Eczema is the name given to a broad clinical variety of common, itchy, inflammatory skin diseases. The spectrum of clinical features ranges from redness or oedema, mimicking urticaria or angio-oedema to a profusion of signs with blistering, weeping and crusting, or thickened pigmented areas of skin with scaling. Whatever the cause of the eczematous process, it involves both the dermis and the epidermis layer of the skin. If the eczematous reaction is severe there will be damage and eventual destruction of the epidermal cells. Whatever the degree of inflammation in the epidermis there is disordered keratinization.
The causes of Eczema
Eczema is often triggered by an allergy to food, pollen, animal fur or other substances and is likely to run in allergy-prone families. In fact, many people with eczema have (or ‘later develop) hayfever. Most have higher than normal amounts of histamine in their bodies. Eczema can also be triggered or aggravated by dry air, too much sun, and stress.
General features of Eczema
a. While atopic eczema itches severely, most eczemas only itch moderately and some not at all.
b. Eczematous skin completely reverts to normal on healing. This means that any anatomical damage is confined to the epidermis.
c. Eczema has a tendency to spread in five different patterns:
1. Direct extensions, tending to merge into normal skin.
2. Indirectly by “splashes”, as it were, round the primary patch.

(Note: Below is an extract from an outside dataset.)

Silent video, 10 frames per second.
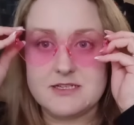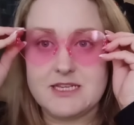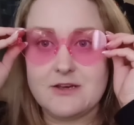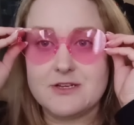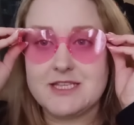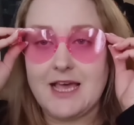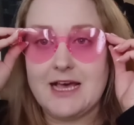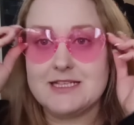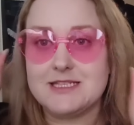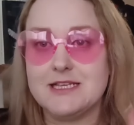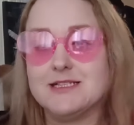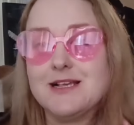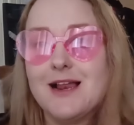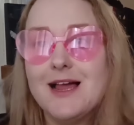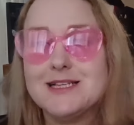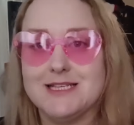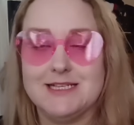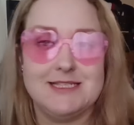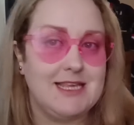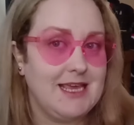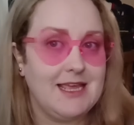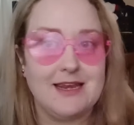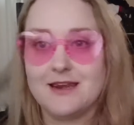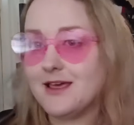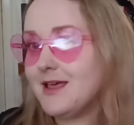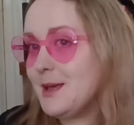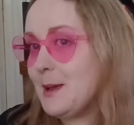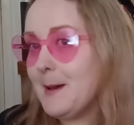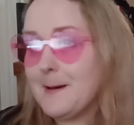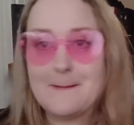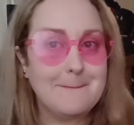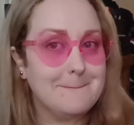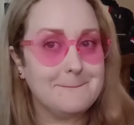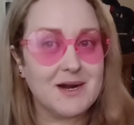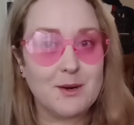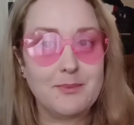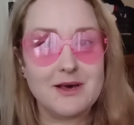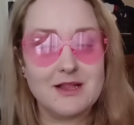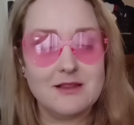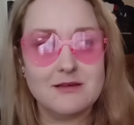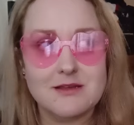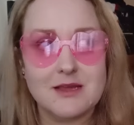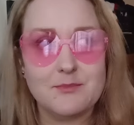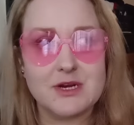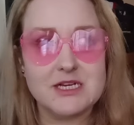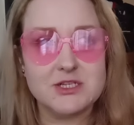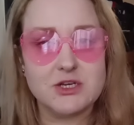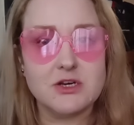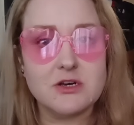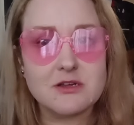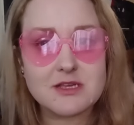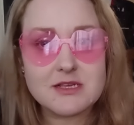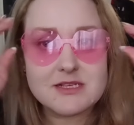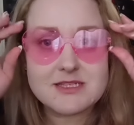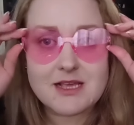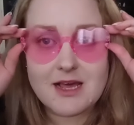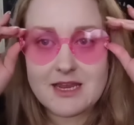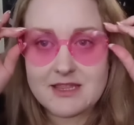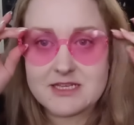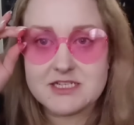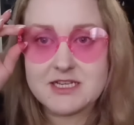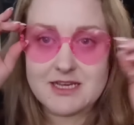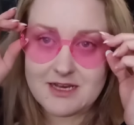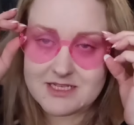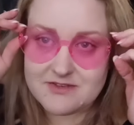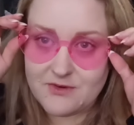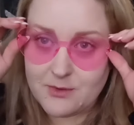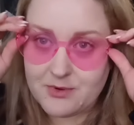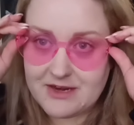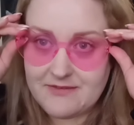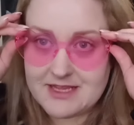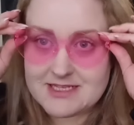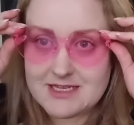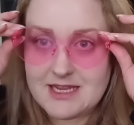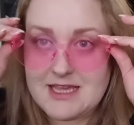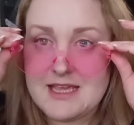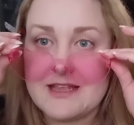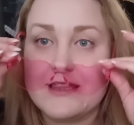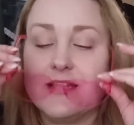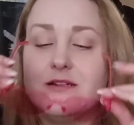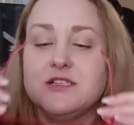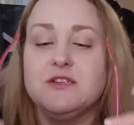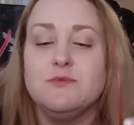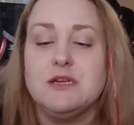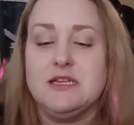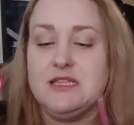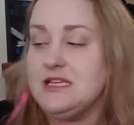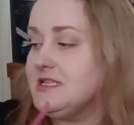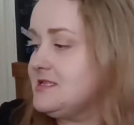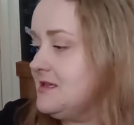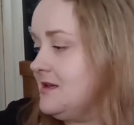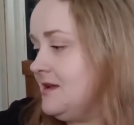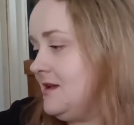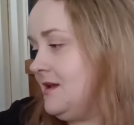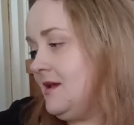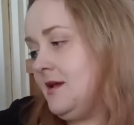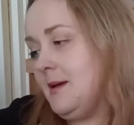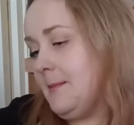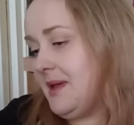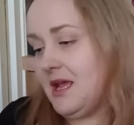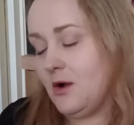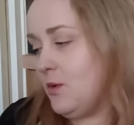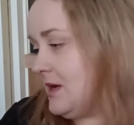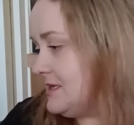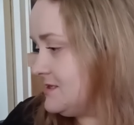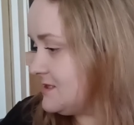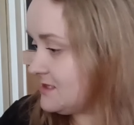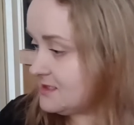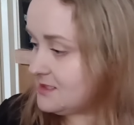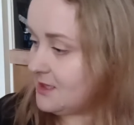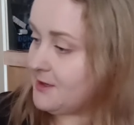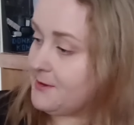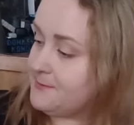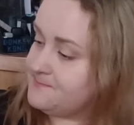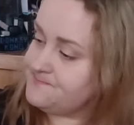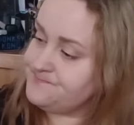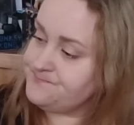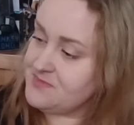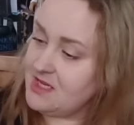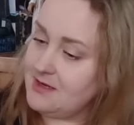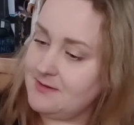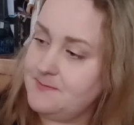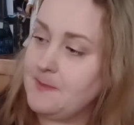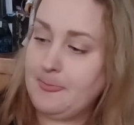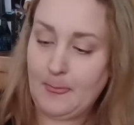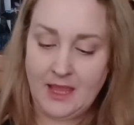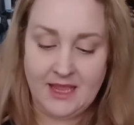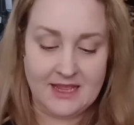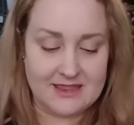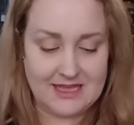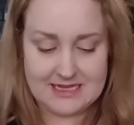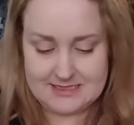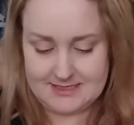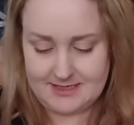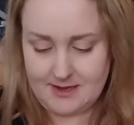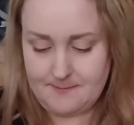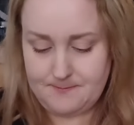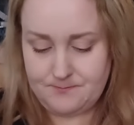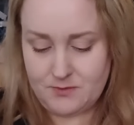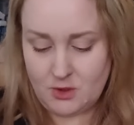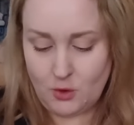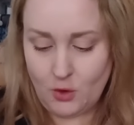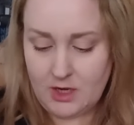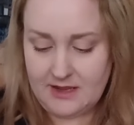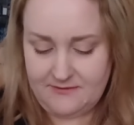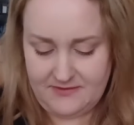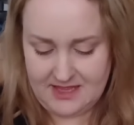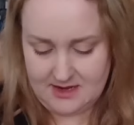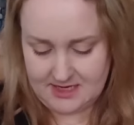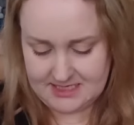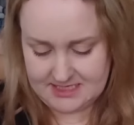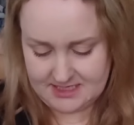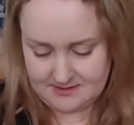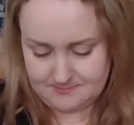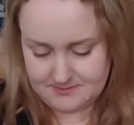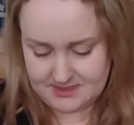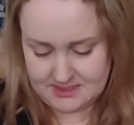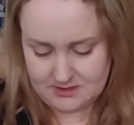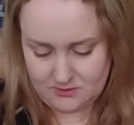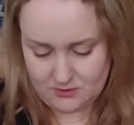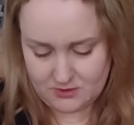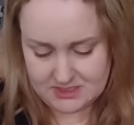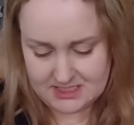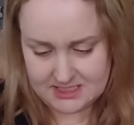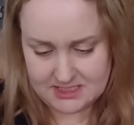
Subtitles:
She also has these glasses in purple, I'm pretty sure. It's the colour that she asked for previously, and then she wanted these pink ones. So, yeah, that's all of the items ordered.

3. By contralateral spread, from one arm to the same side on the other arm - a mirror image of the original lesion, or from hands to feet or vice versa.
4. Symmetrically to certain areas, e.g. the eyelids, the sides of the face and neck, the inner thighs.
5. Erythroderma.
d. Fluctuations and recurrences, while eczema may persist. Because the original cause continues to operate, there is an inherent tendency for eczema to spread, relapse and recur. A major textbook of dermatology lists 25 named varieties; the most common are:
Irritant contact eczema is five times more frequent than allergic contact eczema. Any irritant penetrating into the epidermis can product eczema. Allergic eczema is a cellmediated immunological reaction.
Seborrhoeic eczema the lesions are red, sharply marginated (unlike many other forms of eczema) and covered with greasy scales. They appear in areas richly supplied with sebaceous glands.
Asteatotic eczema “Asteatotic” means without fat and this form of eczema is associated with a decrease in skin surface lipids.
Gratitational eczema this is the preferred term for eczema of the lower leg related to venous hypertension.
Pompholyx Pompholyx (vesicular eczema of the palms and soles) means a bubble, cheiropompholyx refers to the palms and pedopompholyx to the soles.
Discoid eczema “Nummular Eczema” This condition is characterised by discoid lesions of eczema, a chronic inflammation of connective tissue.
Atopic eczema most common type and generally associated with asthma and hayfever, very itchy. The chronic phase is characterised by lichenification and marked xerosis.
The treatment of eczema
To the uninitiated the spectrum of clinical features of eczema can be as confusing as the choice of treatment. Successful treatment requires a skilful appreciation of aetiological factors, the psychological impact of the disease and the ability of the patient to carry out the therapeutic procedures correctly. Foremost, it also requires the therapist to be conversant with a variety of therapeutic agents that he or she has at his or her disposal since several can be associated with contra-indications and sideeffects which can be systemic or local.
Therapeutic Agents Topical/Systemic Corticosteroids, Antihistamines, Antibiotics, Antivirals, Antimicrobials, Keratolytics, Emollients, Lotions, Wet Dressings, Soaks, Tars, Paste bandages, PUVA therapy and environmental measures.Some of the side effects could be: Skin atrophy, steroid-induced rosacea, inhibition of melanocyte activity, allergic contact eczema, glaucoma, spread of infection, effects of occlusion (folliculitis, candidiatis).